Aku sering kali meneteskan air mata melihat kekuatan luar biasa dari orang-orang berkuasa yang mengendalikan dunia kecil perusahaan.

Dibandingkan dengan itu, dia hanyalah anak kecil yang tidak berdaya.

Tak peduli seberapa kerasnya dia berteriak, itu tidak membuatku takut.

“Jadi, apa yang akan kau lakukan? Kau ingin memukulku? Maka lakukanlah. Ayo, lakukanlah. Apa? Kau gak bisa melakukannya sekarang karena kita ada di tengah kerumunan? Lihatlah dirimu, semua menggonggong tapi gak ngigit. Pada akhirnya kau takut diskors, sungguh sebuah lelucon”

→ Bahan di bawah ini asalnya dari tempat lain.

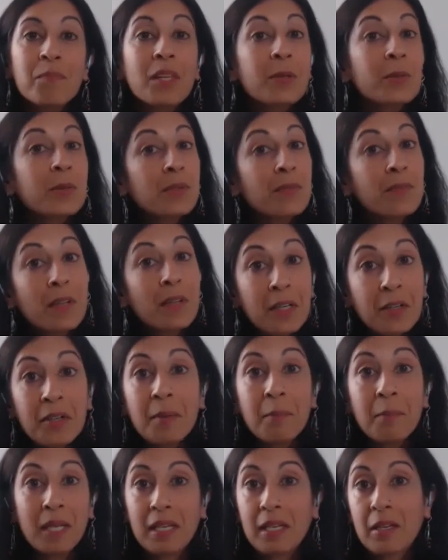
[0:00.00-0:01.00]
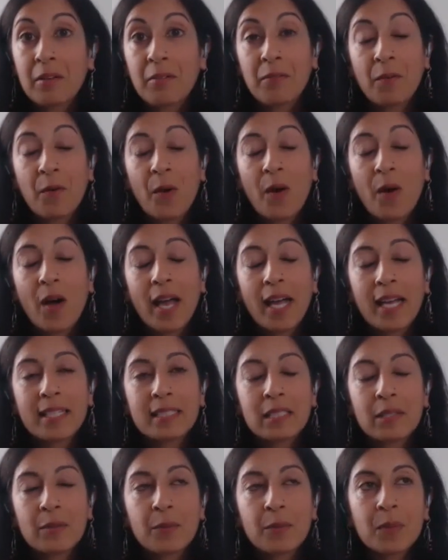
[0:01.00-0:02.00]
it was very meaningful
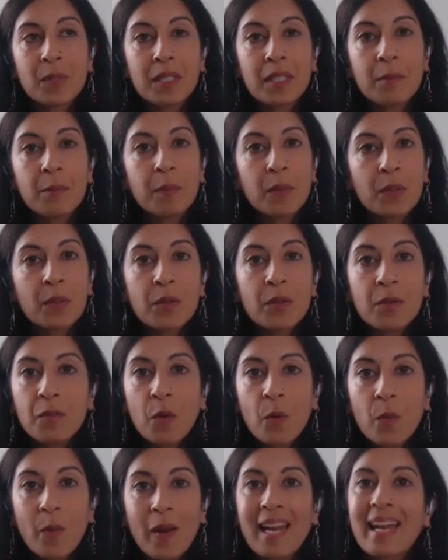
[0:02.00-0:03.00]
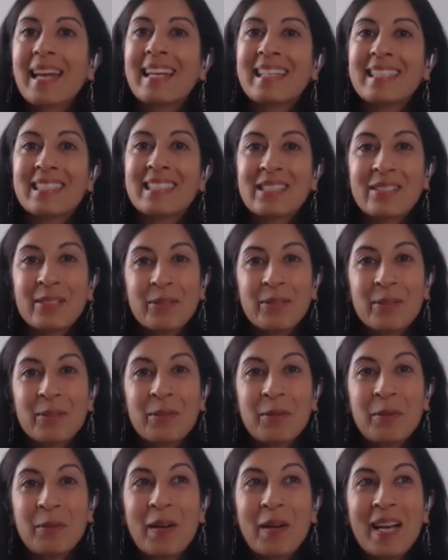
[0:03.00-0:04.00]
and a really beautiful way
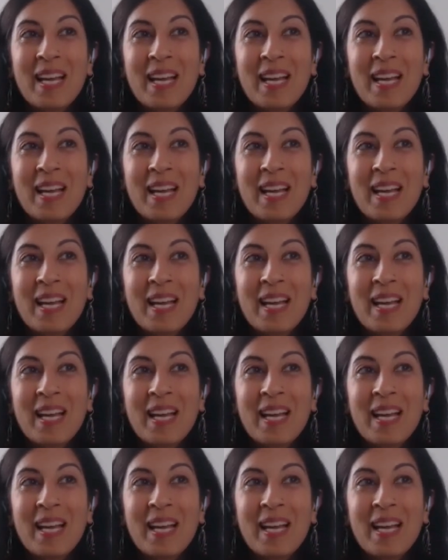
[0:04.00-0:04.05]
to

“Dasar kutu buku! … Jangan main-main denganku!”

Hino mengulurkan tangannya ke arahku.

Akan lebih mudah bagiku jika dia meninjuku, tapi dia mengincar dompet di tanganku.

Dia mengambil dompetku yang berisi tiga ribu yen pemberian ibuku.

“Ha! Aku akan mengambil dompetmu hari ini sebagai hukuman karena bersikap sombong! Nah, di dalamnya ada… Apa sih? Hanya ada tiga ribu?”

Hanya 3.000 yen.

Hahaha cuma 3.000 yen katanya.

Bocah kecil ini… beraninya dia…!

“Jangan berpikir ini sudah berakhir, lain kali aku akan memastikan–”

Dia hendak pergi, tapi berhenti di tengah kalimat.

Itu karena aku memegang dadanya dengan kedua tanganku.

“Dasar keparat… bagaimana kau–”

“Tutup mulutmu”

Saat aku menatapnya dengan marah, dia balas menatapku.

Mata berandalan palsu itu melebar seolah-olah dia tidak mengharapkan respon agresif dariku.

“Kau akan mengambil uangnya, bukan?”

Suara yang keluar dari mulutku terdengar lebih dingin dari yang pernah dia dengar.

“Kau bilang itu hanya tiga ribu yen dan kau mencoba mengambilnya dariku”

“Ya? Jadi, apa–”

“Jangan main-main denganku!”

Saat aku berteriak keras, Hino dan murid-murid di sekitarnya membeku.

“Hanya tiga ribu yen, brengsek?! … Apa kau tau berapa banyak kerja keras yang diperlukan untuk mendapatkan uang sebanyak itu?”

Aku benar-benar kesal.

Tidak diragukan lagi, Hino tidak pernah mendapatkan uang sendiri.

Dia sama sekali tidak memahami berat dan nilai uang.

Aku sangat marah karena bocah nakal ini mencoba mengambil uang yang diperoleh ibuku dari pekerjaannya.

“Aku bekerja keras dengan keyboard hingga lenganku terasa sakit! Terkadang kau harus membungkuk dan mencakar saat klien gila meneriakimu! Jika aku melakukan satu kesalahan saja, mereka akan menyebutku idiot, bodoh, atau bahkan menyuruhku bunuh diri!”

Itu seharusnya menjadi pelanggaran yang bisa dimaafkan bagi seorang anak yang tak tau apa yang dia lakukan hingga bertindak seperti anak nakal dan sembarangan mengambil uang orang lain.

Itu di luar jangkauan apa yang diperbolehkan karena ketidaktahuan.

“Aku gak peduli seberapa besar kau berpura-pura menjadi anak nakal, kau hanyalah anak kecil menyebalkan yang masih bergantung pada orang tuamu dalam segala hal! Lain kali kau mencoba merebut sebagian uang hasil jerih payah orang tuaku! Aku akan membunuhmu… mengerti?”

“Ah… Oh…”

“Aku bilang… APA KAU MENGERTI?!”

“A-ahh…”

Mungkin kemarahanku pada si bodoh yang menganggap remeh uangku sudah mulai terasa, jawab Hino sambil menatapku dengan bingung.

Aku melepaskan tanganku dari dada berandalan palsu itu, mengambil dompetku, dan pergi.

Aku sangat sadar kalau aku sedang menarik banyak perhatian.